History of Gadsby's Tavern Museum
Gadsby's Tavern Museum consists of two buildings, a ca. 1785 tavern and the 1792 City Tavern and Hotel. In those seven short years, the young Republic began to take shape through the conversations and choices being made in these tavern spaces. The impact of these choices about how far to extend power—political, economic, and social—are still being felt today.
Named for Englishman John Gadsby who operated them from 1796 to 1808, the tavern businesses were central to Alexandria’s port-based economy, offering spaces to dine, entertain, and spend the night.

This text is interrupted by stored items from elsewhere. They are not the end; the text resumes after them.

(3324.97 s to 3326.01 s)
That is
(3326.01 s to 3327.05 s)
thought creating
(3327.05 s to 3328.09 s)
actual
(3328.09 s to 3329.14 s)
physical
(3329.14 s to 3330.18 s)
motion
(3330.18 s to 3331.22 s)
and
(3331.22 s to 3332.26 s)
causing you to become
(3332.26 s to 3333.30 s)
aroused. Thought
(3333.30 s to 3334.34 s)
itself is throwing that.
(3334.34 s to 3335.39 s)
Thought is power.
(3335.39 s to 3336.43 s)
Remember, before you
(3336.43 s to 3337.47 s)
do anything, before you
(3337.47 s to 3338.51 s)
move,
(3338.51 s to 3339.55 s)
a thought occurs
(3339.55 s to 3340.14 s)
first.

A large, enslaved labor force made Gadsby’s renowned hospitality possible. Notable patrons that enjoyed this hospitality included George and Martha Washington, Thomas Jefferson, and the Marquis de Lafayette. The most well-known event was the Birthnight Ball, when Washington celebrated his birthday in 1798 and 1799.
After serving as a tavern and hotel during the Civil War and into the late 19th century, the buildings were used for variety of commercial uses and soon fell into disrepair. In 1917, the Metropolitan Museum of Art purchased the historic woodwork of the City Tavern Ballroom because of its Washington connection to include in their new American Wing. Twelve years later, American Legion Post 24 purchased the buildings, saving them from demolition, and undertook a community-wide restoration effort. In 1972, the buildings were donated to the City of Alexandria, restored again, and re-opened in 1976 for America’s Bicentennial Celebration.

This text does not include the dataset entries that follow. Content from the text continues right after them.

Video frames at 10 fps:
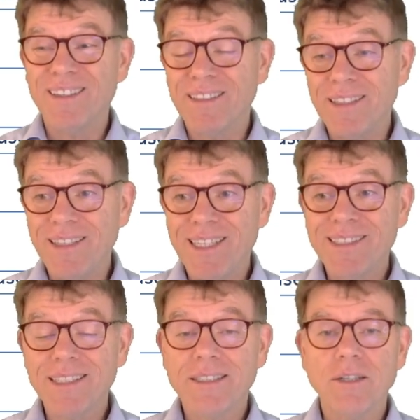
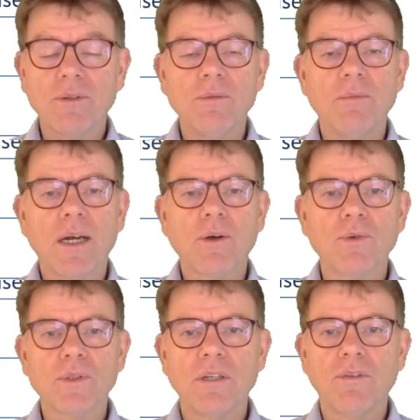necessary
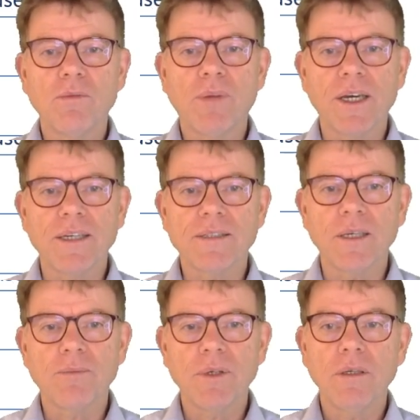macros developed by
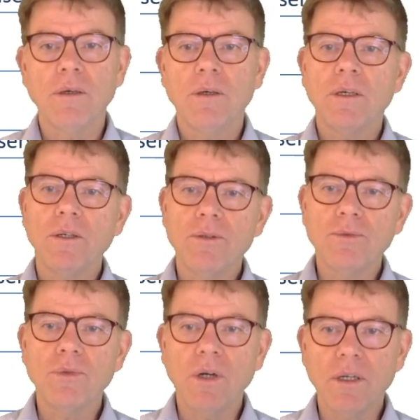SAP
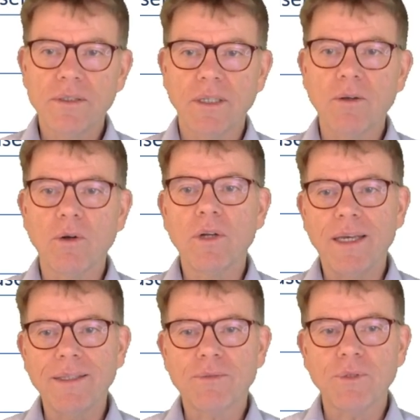into a single
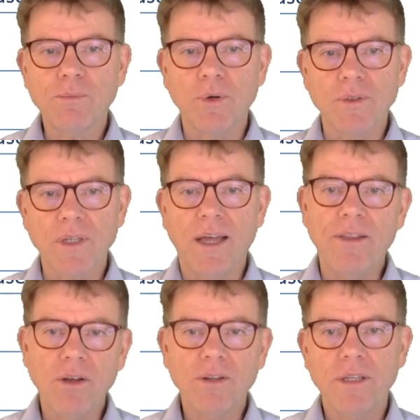entry point,
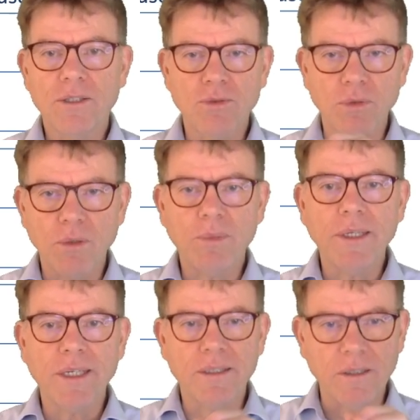and not that you
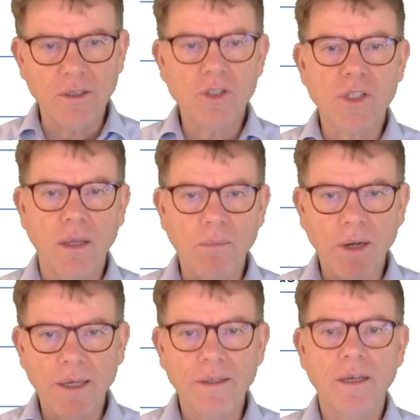replicate in each
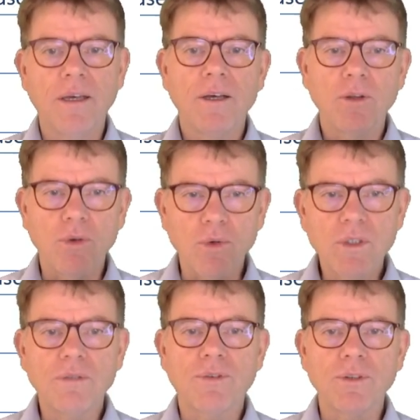template those
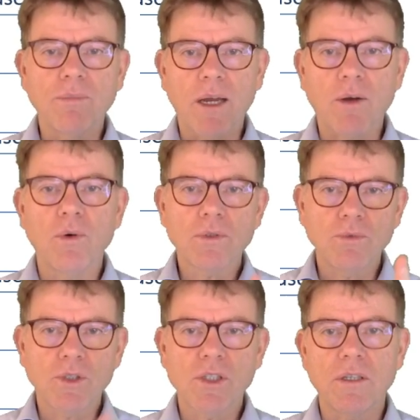different macros,
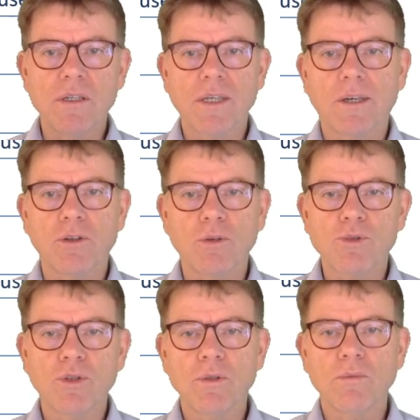which is the second
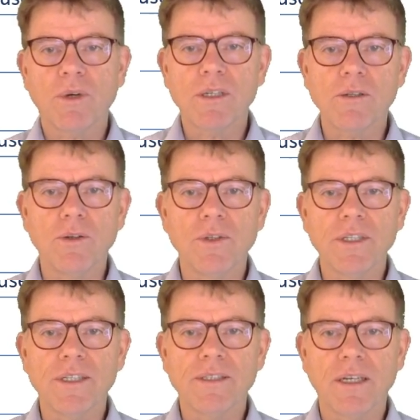option based on
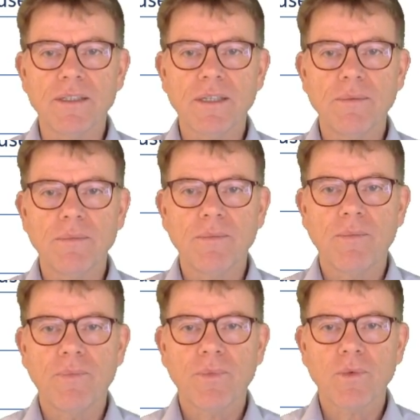XLSM.
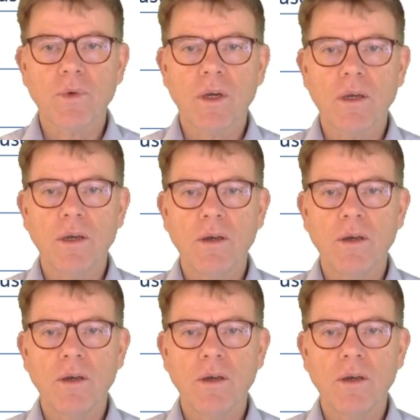Okay.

Though the buildings were saved due to the taverns’ connections to famous guests, the Museum now tells the story of all people who interacted with the spaces as they negotiated daily life in the early United States.
Tour the Museum
Museums guests can walk through the buildings at their own pace and immerse themselves in the stories of the tavern or enjoy the interaction of a guided tour that delves into the complexity of the times. Results of ongoing research are seen through the exhibits and restorations, presenting the place and stories of people who worked or gathered in these buildings and their impact from the 18th century to today. Tour the museum online or plan your visit in person.
Historic Ice Well
Ice Well is visible outside of the museum and offers a glimpse into early Alexandria’s commercial and social history. An important and rare example of a commercial well in an urban environment, it provided the tavern with a ready supply of ice to cool beverages or help make the new dessert of the day, ice cream.

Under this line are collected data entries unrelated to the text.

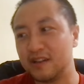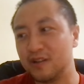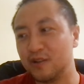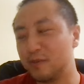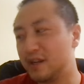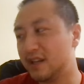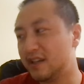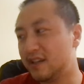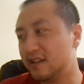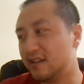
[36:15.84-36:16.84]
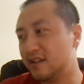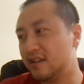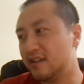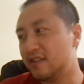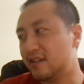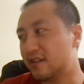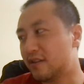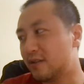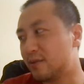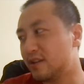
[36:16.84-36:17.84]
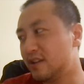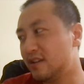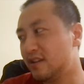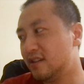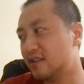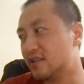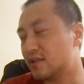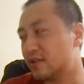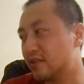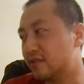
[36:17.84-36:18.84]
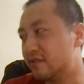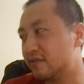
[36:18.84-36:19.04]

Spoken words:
And normally, there are three sort of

Exploring topics related to the tavern’s history, Gadsby’s Tavern Museum offers a number of primary and secondary sources online:
- Rates of Liquors & Overview
- Mutual Assurance Map, 1796
- Tavern Bill of Sale, 1801
- Thomas Jefferson to Joel Barlow, 1808
- Irwin Family Archival Collection: funded by the Gadsby’s Tavern Museum Society
- George Washington and the Birthnight Ball
- The Metropolitan Museum of Art purchases Gadsby’s Ballroom
- John Gadsby beyond Alexandria
- The Civil War at Gadsby’s
- The Story of the Female Stranger
- Honoring our Veterans: A Century of Service - The American Legion in Alexandria
- A Letter from Thomas Jefferson to Joel Barlow
- O Say Can You See? Stories from the National Museum of American History Blog: Where did Francis Scott Key write the song that became our national anthem?
- the memory place Podcast: If You Have to be a Floor
- Twisted Preservation One Night Stand Blog: Leaving Crumbs Behind
The Collection of Gadsby’s Tavern Museum is wide and varied. From ceramics to furniture, each object tells the story of the evolution of hospitality in the 18th and 19th centuries. The Photographic Collection documents the tavern’s 20th century journey from run-down buildings to world-class museum.